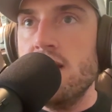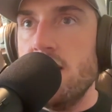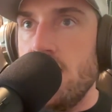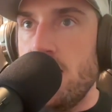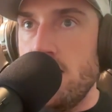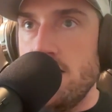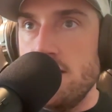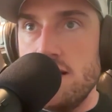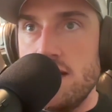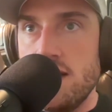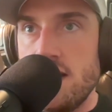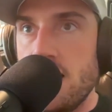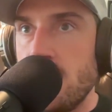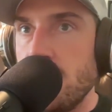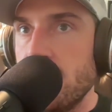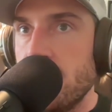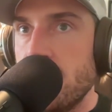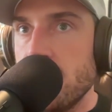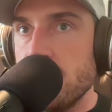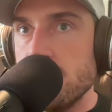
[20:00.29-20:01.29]
And
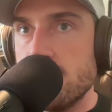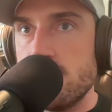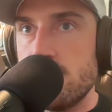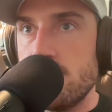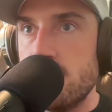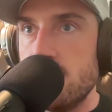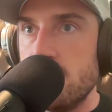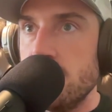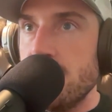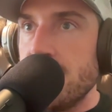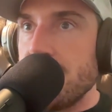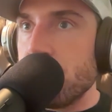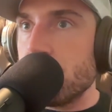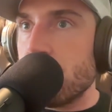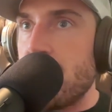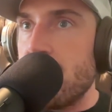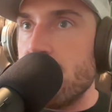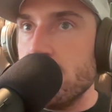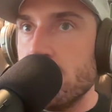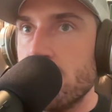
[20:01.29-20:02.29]
again, guys, like
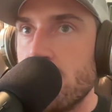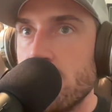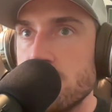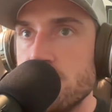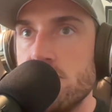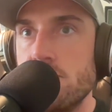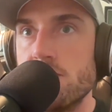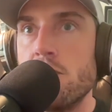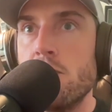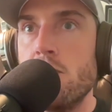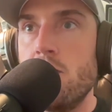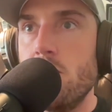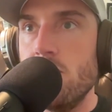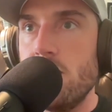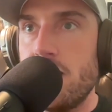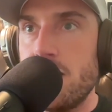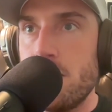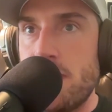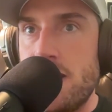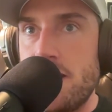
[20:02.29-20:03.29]
driving cars, don't know a whole
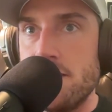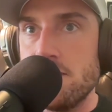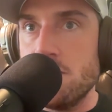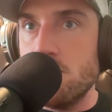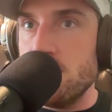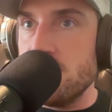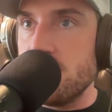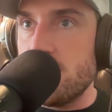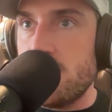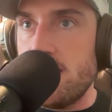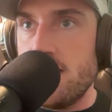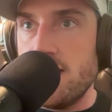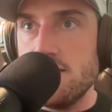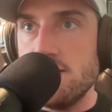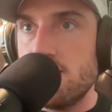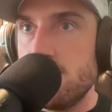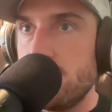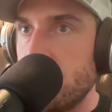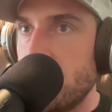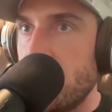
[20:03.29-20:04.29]
lot about them
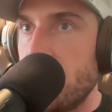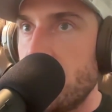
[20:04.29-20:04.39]
besides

» WHAT IS REQUIRED:
What you write must match, line for line, the records from the line containing "[20:01.29-20:02.29]" through the last line, with every picture left out.

» PROBLEM SOLUTION:
[20:01.29-20:02.29]
again, guys, like
[20:02.29-20:03.29]
driving cars, don't know a whole
[20:03.29-20:04.29]
lot about them
[20:04.29-20:04.39]
besides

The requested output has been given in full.